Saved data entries

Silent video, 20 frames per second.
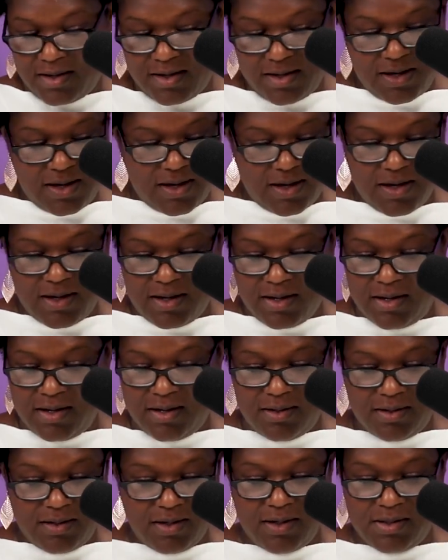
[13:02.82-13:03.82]

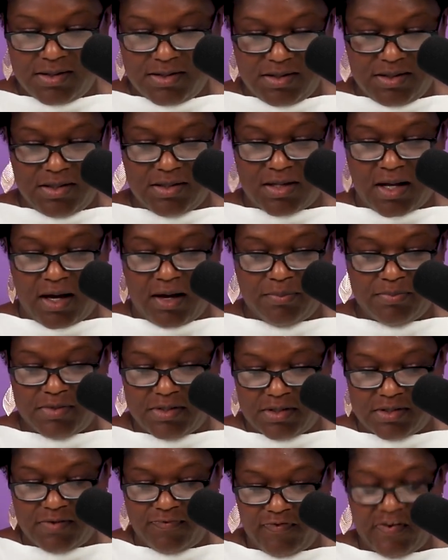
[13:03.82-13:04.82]
And it's just, I'm
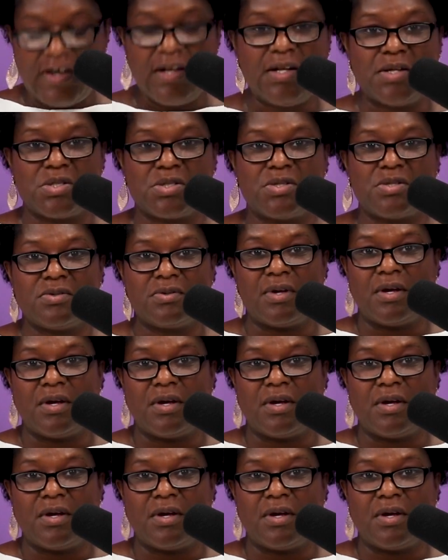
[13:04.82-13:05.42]
just finished.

What the task asks: Produce an exact copy of each line of data, skipping embedded images.

Output of the exercise:
Silent video, 20 frames per second.
[13:02.82-13:03.82]

[13:03.82-13:04.82]
And it's just, I'm
[13:04.82-13:05.42]
just finished.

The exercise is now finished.